■ **Data provided**:
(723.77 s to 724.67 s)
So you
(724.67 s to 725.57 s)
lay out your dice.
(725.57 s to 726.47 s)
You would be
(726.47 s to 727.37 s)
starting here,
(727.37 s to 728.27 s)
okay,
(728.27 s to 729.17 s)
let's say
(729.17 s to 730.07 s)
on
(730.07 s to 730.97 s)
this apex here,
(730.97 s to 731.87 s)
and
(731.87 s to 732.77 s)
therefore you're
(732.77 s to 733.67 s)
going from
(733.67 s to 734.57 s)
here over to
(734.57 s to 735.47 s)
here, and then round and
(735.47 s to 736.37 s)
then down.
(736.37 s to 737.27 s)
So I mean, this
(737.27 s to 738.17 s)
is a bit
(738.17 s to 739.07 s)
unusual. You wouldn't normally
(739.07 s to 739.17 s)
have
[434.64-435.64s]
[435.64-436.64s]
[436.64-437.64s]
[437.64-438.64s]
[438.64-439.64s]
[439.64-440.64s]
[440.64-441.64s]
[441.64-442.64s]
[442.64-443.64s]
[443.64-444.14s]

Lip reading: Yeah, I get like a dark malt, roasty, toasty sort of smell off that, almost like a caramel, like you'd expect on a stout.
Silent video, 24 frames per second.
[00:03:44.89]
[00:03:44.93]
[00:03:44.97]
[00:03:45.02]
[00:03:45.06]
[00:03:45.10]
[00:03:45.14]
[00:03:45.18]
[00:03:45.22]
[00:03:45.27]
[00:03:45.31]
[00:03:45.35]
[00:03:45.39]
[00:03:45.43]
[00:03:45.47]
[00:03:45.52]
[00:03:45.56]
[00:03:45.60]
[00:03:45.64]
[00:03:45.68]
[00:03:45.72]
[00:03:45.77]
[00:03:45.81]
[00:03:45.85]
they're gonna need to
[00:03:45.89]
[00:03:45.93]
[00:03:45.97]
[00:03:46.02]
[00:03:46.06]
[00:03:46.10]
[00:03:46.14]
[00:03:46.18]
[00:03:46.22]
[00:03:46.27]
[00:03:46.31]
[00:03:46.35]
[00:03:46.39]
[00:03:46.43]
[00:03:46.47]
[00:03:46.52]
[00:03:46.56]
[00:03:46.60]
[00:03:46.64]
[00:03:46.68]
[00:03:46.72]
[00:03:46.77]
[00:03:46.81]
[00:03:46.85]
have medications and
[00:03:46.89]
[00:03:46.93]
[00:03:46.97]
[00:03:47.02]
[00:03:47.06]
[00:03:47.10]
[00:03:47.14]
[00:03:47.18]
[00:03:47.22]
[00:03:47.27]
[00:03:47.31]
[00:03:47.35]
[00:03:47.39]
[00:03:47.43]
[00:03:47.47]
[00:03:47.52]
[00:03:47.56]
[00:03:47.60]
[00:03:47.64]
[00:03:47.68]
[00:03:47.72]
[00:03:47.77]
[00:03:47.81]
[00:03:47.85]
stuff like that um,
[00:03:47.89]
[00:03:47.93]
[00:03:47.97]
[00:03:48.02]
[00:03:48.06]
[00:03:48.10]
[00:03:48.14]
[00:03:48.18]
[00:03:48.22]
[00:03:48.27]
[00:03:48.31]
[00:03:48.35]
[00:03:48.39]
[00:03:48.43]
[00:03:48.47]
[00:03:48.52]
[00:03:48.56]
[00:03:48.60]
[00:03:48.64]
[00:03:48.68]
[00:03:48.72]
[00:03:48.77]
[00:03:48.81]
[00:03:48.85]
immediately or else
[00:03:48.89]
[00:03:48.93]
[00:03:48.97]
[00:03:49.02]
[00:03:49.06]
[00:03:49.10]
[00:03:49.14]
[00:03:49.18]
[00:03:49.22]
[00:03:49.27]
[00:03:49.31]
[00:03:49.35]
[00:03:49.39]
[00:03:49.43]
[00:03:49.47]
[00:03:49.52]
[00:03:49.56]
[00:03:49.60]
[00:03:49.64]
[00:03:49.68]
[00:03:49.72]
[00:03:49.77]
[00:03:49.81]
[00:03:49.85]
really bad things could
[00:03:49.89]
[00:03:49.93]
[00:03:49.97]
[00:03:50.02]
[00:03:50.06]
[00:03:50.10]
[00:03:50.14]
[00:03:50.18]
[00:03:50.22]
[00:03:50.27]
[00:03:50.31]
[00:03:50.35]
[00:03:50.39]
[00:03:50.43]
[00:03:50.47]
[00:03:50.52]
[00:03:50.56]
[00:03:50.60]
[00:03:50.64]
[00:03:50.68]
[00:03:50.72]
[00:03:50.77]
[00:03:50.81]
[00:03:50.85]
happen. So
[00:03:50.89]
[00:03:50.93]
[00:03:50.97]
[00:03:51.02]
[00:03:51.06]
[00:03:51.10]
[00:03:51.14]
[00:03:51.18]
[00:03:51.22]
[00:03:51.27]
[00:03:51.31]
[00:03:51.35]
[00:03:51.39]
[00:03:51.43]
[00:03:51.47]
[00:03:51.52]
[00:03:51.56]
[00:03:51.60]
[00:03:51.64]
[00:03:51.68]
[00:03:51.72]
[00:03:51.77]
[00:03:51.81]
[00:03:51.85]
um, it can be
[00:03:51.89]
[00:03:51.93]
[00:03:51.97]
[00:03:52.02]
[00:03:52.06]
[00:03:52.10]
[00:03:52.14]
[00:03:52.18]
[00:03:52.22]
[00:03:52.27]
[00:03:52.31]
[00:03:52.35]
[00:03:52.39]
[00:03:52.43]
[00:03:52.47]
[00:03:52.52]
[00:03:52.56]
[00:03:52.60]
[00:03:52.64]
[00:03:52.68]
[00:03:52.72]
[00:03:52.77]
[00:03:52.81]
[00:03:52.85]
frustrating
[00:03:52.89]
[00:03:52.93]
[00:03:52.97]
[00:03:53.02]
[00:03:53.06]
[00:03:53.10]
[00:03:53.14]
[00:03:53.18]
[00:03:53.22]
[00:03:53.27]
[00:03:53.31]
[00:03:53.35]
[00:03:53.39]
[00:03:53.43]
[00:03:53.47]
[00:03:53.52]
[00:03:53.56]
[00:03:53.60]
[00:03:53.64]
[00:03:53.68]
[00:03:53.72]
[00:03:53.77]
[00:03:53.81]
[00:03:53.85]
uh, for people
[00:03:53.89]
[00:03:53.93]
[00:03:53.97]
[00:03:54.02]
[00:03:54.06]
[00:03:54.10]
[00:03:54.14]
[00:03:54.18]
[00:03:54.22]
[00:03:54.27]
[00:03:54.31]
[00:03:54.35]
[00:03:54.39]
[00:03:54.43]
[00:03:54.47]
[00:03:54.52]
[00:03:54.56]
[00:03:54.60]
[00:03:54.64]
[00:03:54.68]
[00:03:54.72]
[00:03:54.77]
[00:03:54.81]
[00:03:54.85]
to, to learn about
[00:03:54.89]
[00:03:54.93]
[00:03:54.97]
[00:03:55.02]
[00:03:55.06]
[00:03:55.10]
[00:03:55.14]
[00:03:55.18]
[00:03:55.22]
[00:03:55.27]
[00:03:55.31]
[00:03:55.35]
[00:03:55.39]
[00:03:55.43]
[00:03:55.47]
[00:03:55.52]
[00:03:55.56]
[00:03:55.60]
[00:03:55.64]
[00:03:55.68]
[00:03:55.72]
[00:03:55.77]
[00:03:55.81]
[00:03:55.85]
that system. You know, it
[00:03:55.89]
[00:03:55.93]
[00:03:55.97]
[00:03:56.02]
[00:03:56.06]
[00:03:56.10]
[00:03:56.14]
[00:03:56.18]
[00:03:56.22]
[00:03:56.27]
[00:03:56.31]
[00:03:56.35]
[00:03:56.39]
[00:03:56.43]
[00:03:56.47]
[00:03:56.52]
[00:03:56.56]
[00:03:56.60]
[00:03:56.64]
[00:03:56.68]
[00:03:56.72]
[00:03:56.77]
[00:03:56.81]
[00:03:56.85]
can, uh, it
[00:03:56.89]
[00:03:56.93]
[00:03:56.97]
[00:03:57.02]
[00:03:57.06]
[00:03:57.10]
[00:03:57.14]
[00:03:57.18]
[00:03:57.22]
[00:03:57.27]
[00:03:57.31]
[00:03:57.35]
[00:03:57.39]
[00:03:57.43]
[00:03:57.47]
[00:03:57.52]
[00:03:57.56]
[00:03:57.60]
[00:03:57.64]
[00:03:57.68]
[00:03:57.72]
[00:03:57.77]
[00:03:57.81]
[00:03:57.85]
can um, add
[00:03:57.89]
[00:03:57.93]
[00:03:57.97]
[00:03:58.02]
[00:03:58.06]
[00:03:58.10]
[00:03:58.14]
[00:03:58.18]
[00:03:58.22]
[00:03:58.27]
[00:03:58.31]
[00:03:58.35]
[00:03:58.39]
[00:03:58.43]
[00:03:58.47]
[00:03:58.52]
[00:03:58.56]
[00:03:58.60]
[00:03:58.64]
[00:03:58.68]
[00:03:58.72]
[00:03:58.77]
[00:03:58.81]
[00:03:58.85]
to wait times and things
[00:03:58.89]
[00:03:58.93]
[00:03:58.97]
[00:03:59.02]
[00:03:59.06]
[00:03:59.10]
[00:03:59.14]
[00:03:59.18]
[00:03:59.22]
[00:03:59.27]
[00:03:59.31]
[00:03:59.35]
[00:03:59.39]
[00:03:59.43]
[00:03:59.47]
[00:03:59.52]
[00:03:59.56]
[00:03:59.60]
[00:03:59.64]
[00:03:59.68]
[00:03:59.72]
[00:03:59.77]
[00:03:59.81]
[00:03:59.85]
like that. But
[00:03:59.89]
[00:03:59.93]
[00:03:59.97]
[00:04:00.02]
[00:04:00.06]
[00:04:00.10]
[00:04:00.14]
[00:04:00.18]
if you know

■ **Instructions for the task**:
As the answer, set down only the lines from the data above between the one holding "[00:03:52.14]" and the one holding "[00:03:58.52]", inclusive, exactly as they read.

■ **Task response**:
[00:03:52.14]
[00:03:52.18]
[00:03:52.22]
[00:03:52.27]
[00:03:52.31]
[00:03:52.35]
[00:03:52.39]
[00:03:52.43]
[00:03:52.47]
[00:03:52.52]
[00:03:52.56]
[00:03:52.60]
[00:03:52.64]
[00:03:52.68]
[00:03:52.72]
[00:03:52.77]
[00:03:52.81]
[00:03:52.85]
frustrating
[00:03:52.89]
[00:03:52.93]
[00:03:52.97]
[00:03:53.02]
[00:03:53.06]
[00:03:53.10]
[00:03:53.14]
[00:03:53.18]
[00:03:53.22]
[00:03:53.27]
[00:03:53.31]
[00:03:53.35]
[00:03:53.39]
[00:03:53.43]
[00:03:53.47]
[00:03:53.52]
[00:03:53.56]
[00:03:53.60]
[00:03:53.64]
[00:03:53.68]
[00:03:53.72]
[00:03:53.77]
[00:03:53.81]
[00:03:53.85]
uh, for people
[00:03:53.89]
[00:03:53.93]
[00:03:53.97]
[00:03:54.02]
[00:03:54.06]
[00:03:54.10]
[00:03:54.14]
[00:03:54.18]
[00:03:54.22]
[00:03:54.27]
[00:03:54.31]
[00:03:54.35]
[00:03:54.39]
[00:03:54.43]
[00:03:54.47]
[00:03:54.52]
[00:03:54.56]
[00:03:54.60]
[00:03:54.64]
[00:03:54.68]
[00:03:54.72]
[00:03:54.77]
[00:03:54.81]
[00:03:54.85]
to, to learn about
[00:03:54.89]
[00:03:54.93]
[00:03:54.97]
[00:03:55.02]
[00:03:55.06]
[00:03:55.10]
[00:03:55.14]
[00:03:55.18]
[00:03:55.22]
[00:03:55.27]
[00:03:55.31]
[00:03:55.35]
[00:03:55.39]
[00:03:55.43]
[00:03:55.47]
[00:03:55.52]
[00:03:55.56]
[00:03:55.60]
[00:03:55.64]
[00:03:55.68]
[00:03:55.72]
[00:03:55.77]
[00:03:55.81]
[00:03:55.85]
that system. You know, it
[00:03:55.89]
[00:03:55.93]
[00:03:55.97]
[00:03:56.02]
[00:03:56.06]
[00:03:56.10]
[00:03:56.14]
[00:03:56.18]
[00:03:56.22]
[00:03:56.27]
[00:03:56.31]
[00:03:56.35]
[00:03:56.39]
[00:03:56.43]
[00:03:56.47]
[00:03:56.52]
[00:03:56.56]
[00:03:56.60]
[00:03:56.64]
[00:03:56.68]
[00:03:56.72]
[00:03:56.77]
[00:03:56.81]
[00:03:56.85]
can, uh, it
[00:03:56.89]
[00:03:56.93]
[00:03:56.97]
[00:03:57.02]
[00:03:57.06]
[00:03:57.10]
[00:03:57.14]
[00:03:57.18]
[00:03:57.22]
[00:03:57.27]
[00:03:57.31]
[00:03:57.35]
[00:03:57.39]
[00:03:57.43]
[00:03:57.47]
[00:03:57.52]
[00:03:57.56]
[00:03:57.60]
[00:03:57.64]
[00:03:57.68]
[00:03:57.72]
[00:03:57.77]
[00:03:57.81]
[00:03:57.85]
can um, add
[00:03:57.89]
[00:03:57.93]
[00:03:57.97]
[00:03:58.02]
[00:03:58.06]
[00:03:58.10]
[00:03:58.14]
[00:03:58.18]
[00:03:58.22]
[00:03:58.27]
[00:03:58.31]
[00:03:58.35]
[00:03:58.39]
[00:03:58.43]
[00:03:58.47]
[00:03:58.52]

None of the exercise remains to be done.